La Camargue doit à sa position géographique une grande variété de terrains sur un petit territoire : pâturages au nord, marécages, étangs d'eau douce, saumâtre ou salée, et littoral. En plus d'offrir une végétation très caractéristique, la Camargue reste un passage obligé pour les oiseaux migrateurs traversant deux fois l'an la Méditerranée, ce qui fait d'elle un site ornithologique de tout premier plan. Terre plate, meuble et exposée à des vents violents, c'est cependant un espace naturel particulièrement fragile.

C'est en réponse au développement du trafic routier, des loisirs de plein air et des activités d'agriculture intensive, et aux risques multiples de pollution du delta du Rhône, que fut créé en 1970 le Parc régional de Camargue.

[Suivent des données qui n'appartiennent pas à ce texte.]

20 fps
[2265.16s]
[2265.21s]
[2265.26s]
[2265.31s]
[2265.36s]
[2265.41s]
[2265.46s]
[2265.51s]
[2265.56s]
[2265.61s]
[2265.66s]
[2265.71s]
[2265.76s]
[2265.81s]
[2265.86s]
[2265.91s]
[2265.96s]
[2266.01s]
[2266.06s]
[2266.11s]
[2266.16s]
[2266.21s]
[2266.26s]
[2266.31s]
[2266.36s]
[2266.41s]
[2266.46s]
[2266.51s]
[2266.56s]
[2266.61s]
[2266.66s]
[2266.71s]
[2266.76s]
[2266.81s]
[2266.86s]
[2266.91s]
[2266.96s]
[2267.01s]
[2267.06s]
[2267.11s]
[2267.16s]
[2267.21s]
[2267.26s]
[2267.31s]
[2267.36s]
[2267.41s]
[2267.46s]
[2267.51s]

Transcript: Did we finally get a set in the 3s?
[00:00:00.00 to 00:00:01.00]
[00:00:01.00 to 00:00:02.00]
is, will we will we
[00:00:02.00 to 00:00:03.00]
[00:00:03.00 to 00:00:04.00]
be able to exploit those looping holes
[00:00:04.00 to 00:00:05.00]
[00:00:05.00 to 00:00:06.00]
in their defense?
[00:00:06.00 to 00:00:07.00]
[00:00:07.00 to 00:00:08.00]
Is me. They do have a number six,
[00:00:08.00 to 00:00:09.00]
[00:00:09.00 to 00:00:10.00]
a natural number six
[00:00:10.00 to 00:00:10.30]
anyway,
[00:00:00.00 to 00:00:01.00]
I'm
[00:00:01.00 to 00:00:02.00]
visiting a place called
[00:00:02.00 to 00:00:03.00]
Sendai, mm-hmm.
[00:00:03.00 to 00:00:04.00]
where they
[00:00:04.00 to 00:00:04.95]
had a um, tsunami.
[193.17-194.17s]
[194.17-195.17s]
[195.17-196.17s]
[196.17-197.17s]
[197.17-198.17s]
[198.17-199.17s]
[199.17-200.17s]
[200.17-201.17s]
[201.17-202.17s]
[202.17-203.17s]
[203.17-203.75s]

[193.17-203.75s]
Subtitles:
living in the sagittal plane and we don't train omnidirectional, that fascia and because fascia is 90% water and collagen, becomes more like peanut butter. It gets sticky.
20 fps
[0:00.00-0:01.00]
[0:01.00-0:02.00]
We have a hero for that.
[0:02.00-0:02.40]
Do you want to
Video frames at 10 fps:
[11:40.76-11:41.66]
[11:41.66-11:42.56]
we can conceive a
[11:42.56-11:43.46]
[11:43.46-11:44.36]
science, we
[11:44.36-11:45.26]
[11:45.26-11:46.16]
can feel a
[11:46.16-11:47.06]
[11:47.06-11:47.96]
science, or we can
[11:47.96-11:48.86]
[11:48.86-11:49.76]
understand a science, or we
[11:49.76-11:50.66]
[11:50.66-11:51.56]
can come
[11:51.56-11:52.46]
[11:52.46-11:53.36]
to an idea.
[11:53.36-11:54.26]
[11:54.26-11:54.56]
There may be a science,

Etendu sur 84000 hectares de terre à cheval sur les communes d'Arles et des Saintes-Maries, et sur 34000 hectares de mer, peu peuplé, sa création a pour objectifs premiers la conciliation d'une agriculture locale de qualité à son environnement, la protection de la nature et la gestion efficace des eaux.
Considéré à juste titre comme un exemple probant de développement durable en France, le Parc régional de Camargue assure deux AOC réputées : le taureau Camargue, et le riz camarguais, dont la culture est constamment sous la pression de la concurrence internationale mais qui bénéficie d'une réputation méritée et d'un savoir-faire unique.